● Your objective:
Omit all pictures, then print the entries exactly.

● Recorded information:

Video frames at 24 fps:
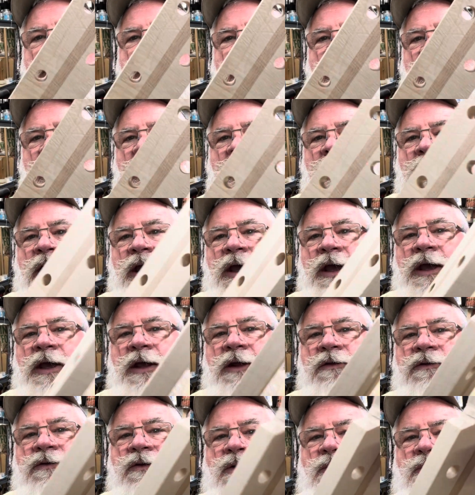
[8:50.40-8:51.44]

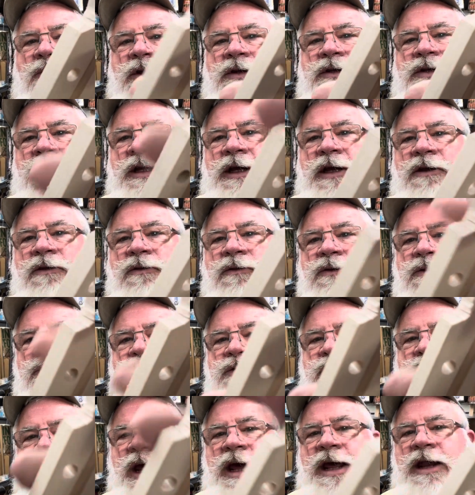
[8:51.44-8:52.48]
And so once I get through
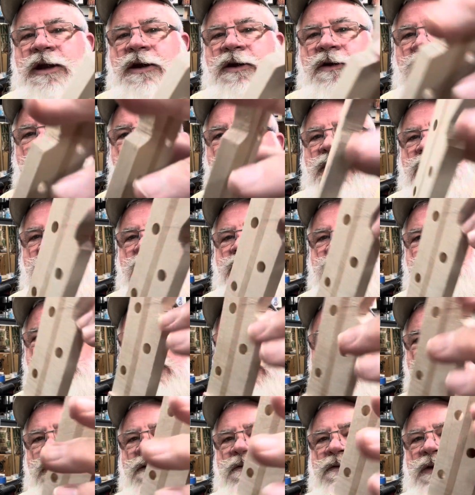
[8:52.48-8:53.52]
sanding all this
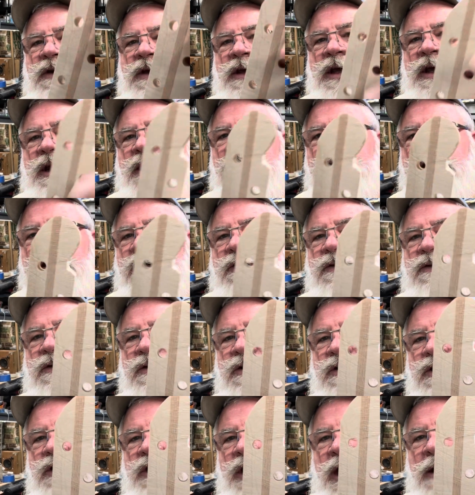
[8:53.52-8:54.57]
off and getting this
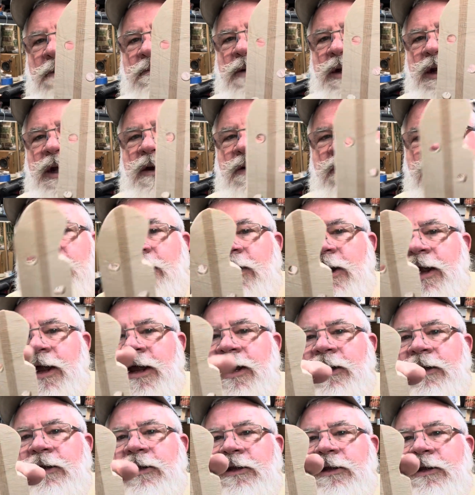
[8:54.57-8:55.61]
shaped in
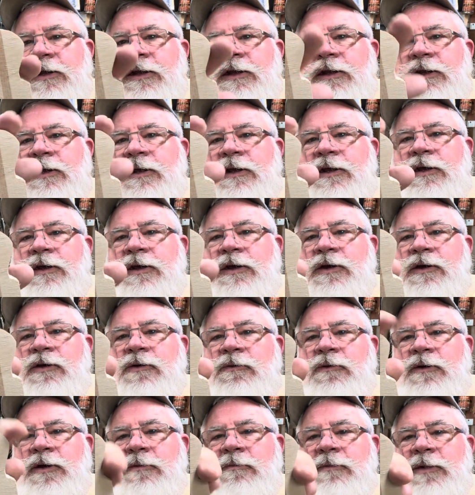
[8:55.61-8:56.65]
right
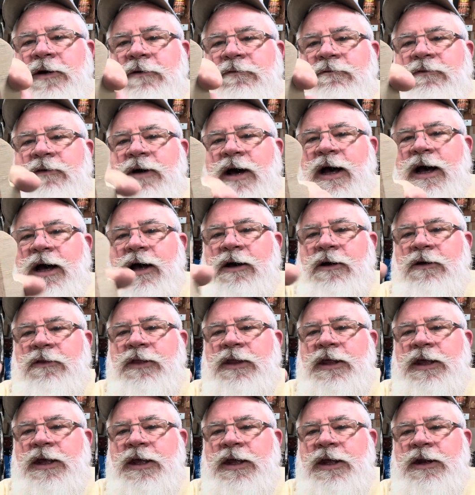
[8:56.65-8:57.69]
with my file,
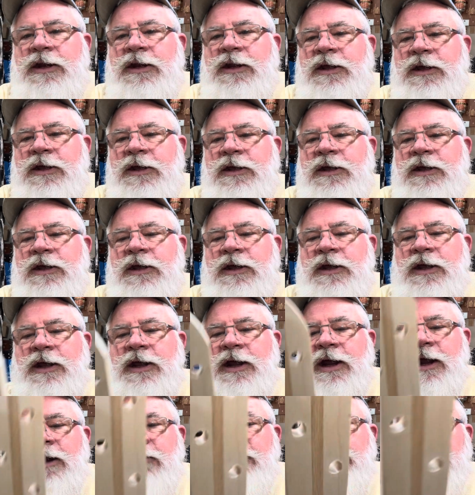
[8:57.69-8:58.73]
then
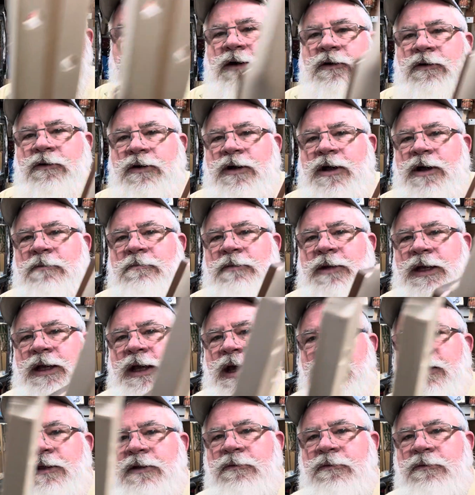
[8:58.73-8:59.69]
everything will come together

● Solution to this problem:
Video frames at 24 fps:
[8:50.40-8:51.44]

[8:51.44-8:52.48]
And so once I get through
[8:52.48-8:53.52]
sanding all this
[8:53.52-8:54.57]
off and getting this
[8:54.57-8:55.61]
shaped in
[8:55.61-8:56.65]
right
[8:56.65-8:57.69]
with my file,
[8:57.69-8:58.73]
then
[8:58.73-8:59.69]
everything will come together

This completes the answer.